Voilà pourquoi on est parti, voilà pourquoi on est venu vivre dans le département de la Creuse.

La Savoie a une extension économique qui ne faiblit pas. On y a vécu 25 ans. Tout est fait pour que le maillage économique s'étende, sans cesse, partout où c'est possible et même là où on n'aurait jamais imaginé que ça se ferait.
Ce maillage économique induit l'augmentation de l'urbanisation et l'extension des zones habitées, l'augmentation du flot routier, des nuisances sonores, des pollutions atmosphériques, de la multiplication des zones commerciales. Et donc de la dispartion des zones naturelles. 

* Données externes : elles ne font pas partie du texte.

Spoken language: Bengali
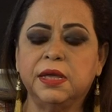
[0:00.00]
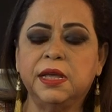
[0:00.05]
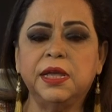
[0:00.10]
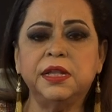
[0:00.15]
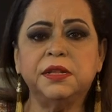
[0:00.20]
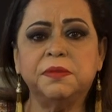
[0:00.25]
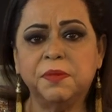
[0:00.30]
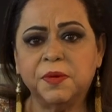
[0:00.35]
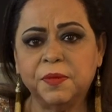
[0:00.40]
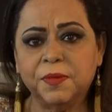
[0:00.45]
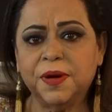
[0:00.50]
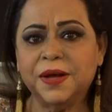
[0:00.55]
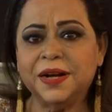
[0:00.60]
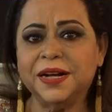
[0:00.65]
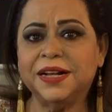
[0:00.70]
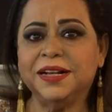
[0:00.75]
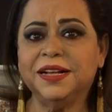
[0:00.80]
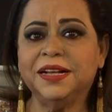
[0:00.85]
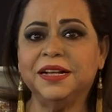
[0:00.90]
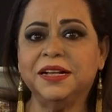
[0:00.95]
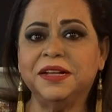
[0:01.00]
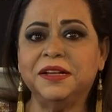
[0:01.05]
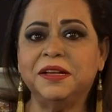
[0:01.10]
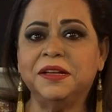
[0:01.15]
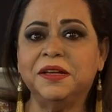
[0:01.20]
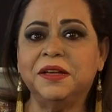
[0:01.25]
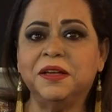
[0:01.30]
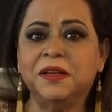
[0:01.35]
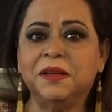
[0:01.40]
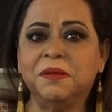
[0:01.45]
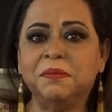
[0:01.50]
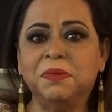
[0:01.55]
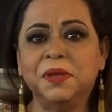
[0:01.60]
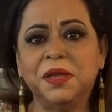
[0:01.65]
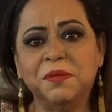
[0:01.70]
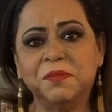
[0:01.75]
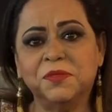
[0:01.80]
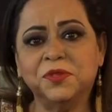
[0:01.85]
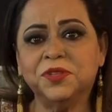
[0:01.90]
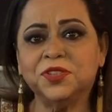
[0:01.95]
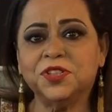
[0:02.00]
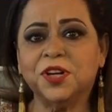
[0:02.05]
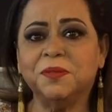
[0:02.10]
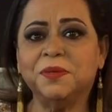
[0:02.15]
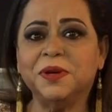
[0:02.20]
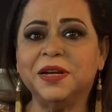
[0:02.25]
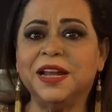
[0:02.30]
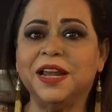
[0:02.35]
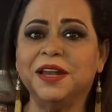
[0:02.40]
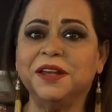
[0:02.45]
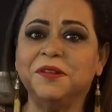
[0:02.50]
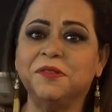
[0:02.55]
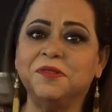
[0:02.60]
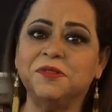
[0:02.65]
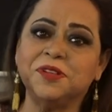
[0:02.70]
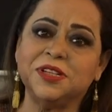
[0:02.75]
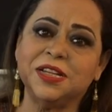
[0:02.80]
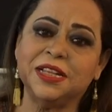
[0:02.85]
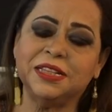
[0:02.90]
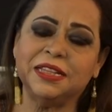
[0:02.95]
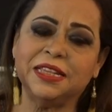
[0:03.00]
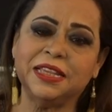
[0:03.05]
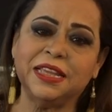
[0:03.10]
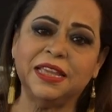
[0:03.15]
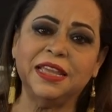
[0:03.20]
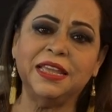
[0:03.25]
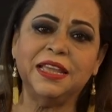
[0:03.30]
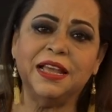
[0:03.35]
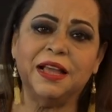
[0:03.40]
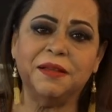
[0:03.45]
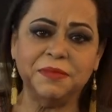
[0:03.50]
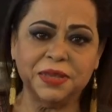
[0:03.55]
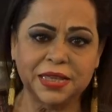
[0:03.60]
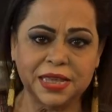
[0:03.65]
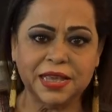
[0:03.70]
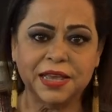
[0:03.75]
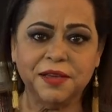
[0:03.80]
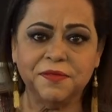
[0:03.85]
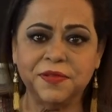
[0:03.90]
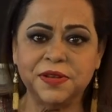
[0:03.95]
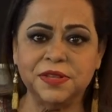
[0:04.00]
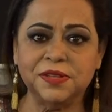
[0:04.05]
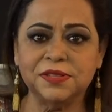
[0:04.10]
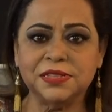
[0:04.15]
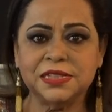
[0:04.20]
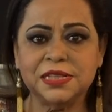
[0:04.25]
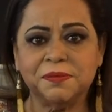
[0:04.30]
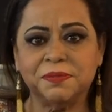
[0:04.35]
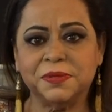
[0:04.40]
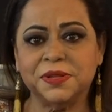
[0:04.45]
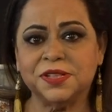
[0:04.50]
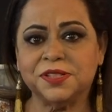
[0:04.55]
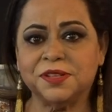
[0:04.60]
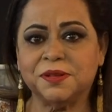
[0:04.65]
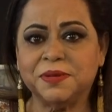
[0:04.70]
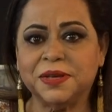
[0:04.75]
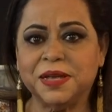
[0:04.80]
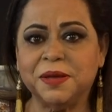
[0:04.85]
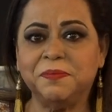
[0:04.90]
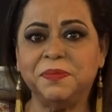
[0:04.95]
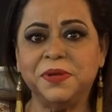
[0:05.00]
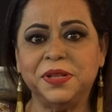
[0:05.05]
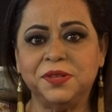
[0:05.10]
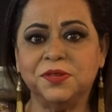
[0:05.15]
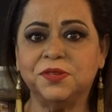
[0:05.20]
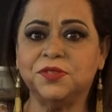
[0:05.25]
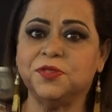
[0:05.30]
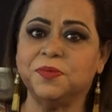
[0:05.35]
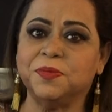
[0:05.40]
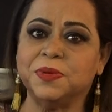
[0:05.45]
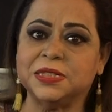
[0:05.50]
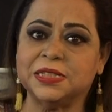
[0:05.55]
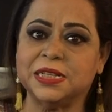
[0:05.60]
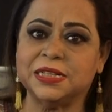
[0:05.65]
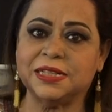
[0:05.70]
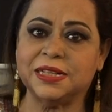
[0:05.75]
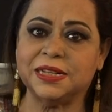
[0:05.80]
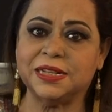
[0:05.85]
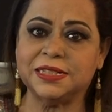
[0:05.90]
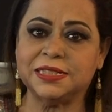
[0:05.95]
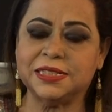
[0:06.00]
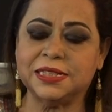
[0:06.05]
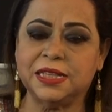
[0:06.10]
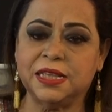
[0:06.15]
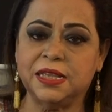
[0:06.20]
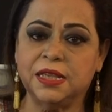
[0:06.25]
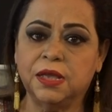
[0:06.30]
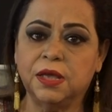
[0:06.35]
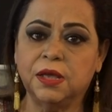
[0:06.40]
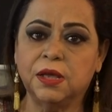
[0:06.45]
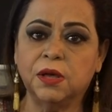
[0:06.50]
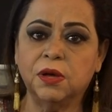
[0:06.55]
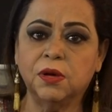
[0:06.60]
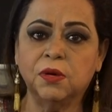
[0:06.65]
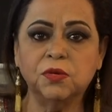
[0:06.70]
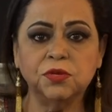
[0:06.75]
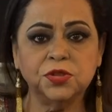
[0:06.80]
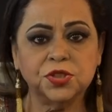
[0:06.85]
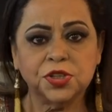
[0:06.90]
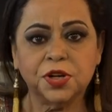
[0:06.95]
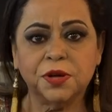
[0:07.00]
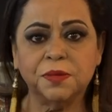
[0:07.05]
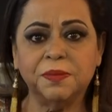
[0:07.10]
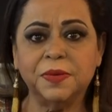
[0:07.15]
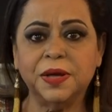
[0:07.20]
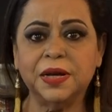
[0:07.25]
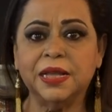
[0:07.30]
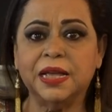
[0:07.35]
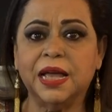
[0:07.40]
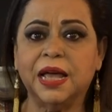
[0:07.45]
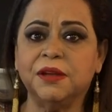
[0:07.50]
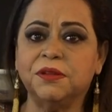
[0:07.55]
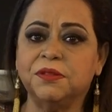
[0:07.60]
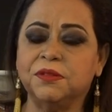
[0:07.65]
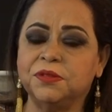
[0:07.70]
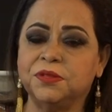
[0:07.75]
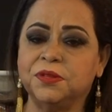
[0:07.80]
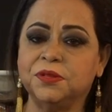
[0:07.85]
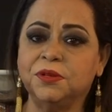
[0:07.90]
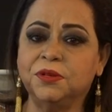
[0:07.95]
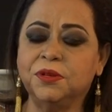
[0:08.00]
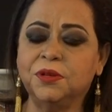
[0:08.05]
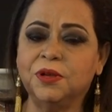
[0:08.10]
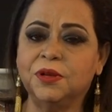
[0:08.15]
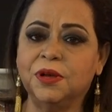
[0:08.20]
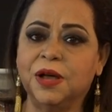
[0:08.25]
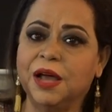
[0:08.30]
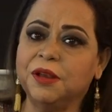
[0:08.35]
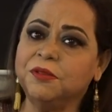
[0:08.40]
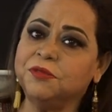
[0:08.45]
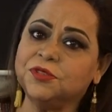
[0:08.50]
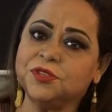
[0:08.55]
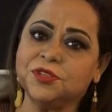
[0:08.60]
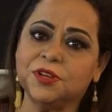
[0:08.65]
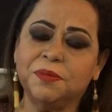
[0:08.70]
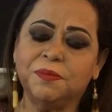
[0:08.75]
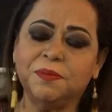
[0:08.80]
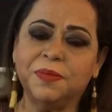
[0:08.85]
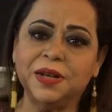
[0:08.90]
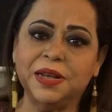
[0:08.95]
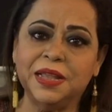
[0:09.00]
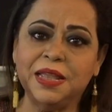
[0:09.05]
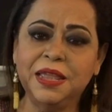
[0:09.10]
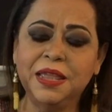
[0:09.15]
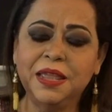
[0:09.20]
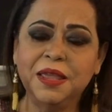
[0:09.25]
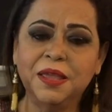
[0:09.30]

ঈদ মুবারক ভীম উৎসবের রান্না অনুষ্ঠান থেকে আমি কে কাফিদ্দুসি আপনাদের সবাইকে প্রীতি ও শুভেচ্ছা জানাচ্ছি উৎসব মানে আনন্দ আর উৎসব মানে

Je sais que pas mal de gens trouvent que cette vision est exagérée. Les montagnes sont si belles. Oui, elles sont belles Là-Haut.

Disons que notre capacité d'absorption de toutes ces nuisances avait été dépassée et que la beauté des sommets ne compensait plus ce désastre.

Depuis quatre mois qu'on vit dans la Creuse, à la limite du parc régional des Millevaches, on s'est pas mal baladé malgré tout le temps passé à travailler dans le terrain pour la mise en place du potager-verger. 

Résultat : il n'y a personne. Le silence ici est une donnée incontournable. La qualité de l'air, la beauté des nuits étoilées. la biodiversité aussi, on n'a jamais vu autant d'insectes et même certains qu'on ne connaissait absolument pas. Des salamandres dans le potager, des lucanes, des longicornes, des crapauds, des papillons multicolores, des oiseaux en pagaille, des chants qui emplissent les frondaisons, des rapaces diurnes et nocturnes, des chauve-souris, des mustélidés, des chevreuils qu'on croise en pleine journée. Quand on fait du vélo, sur des sorties de cinquante kilomètres, on est doublé par deux, trois voitures, en tout. En Savoie, j'avais fini par avoir peur du flux incessant de véhicules et même sur des petites routes. Quand on fait des randonnées à pied et que parfois, on doit emprunter une petite route pour retrouver un chemin, on peut très bien marcher au milieu de la chaussée, il n'y a personne. 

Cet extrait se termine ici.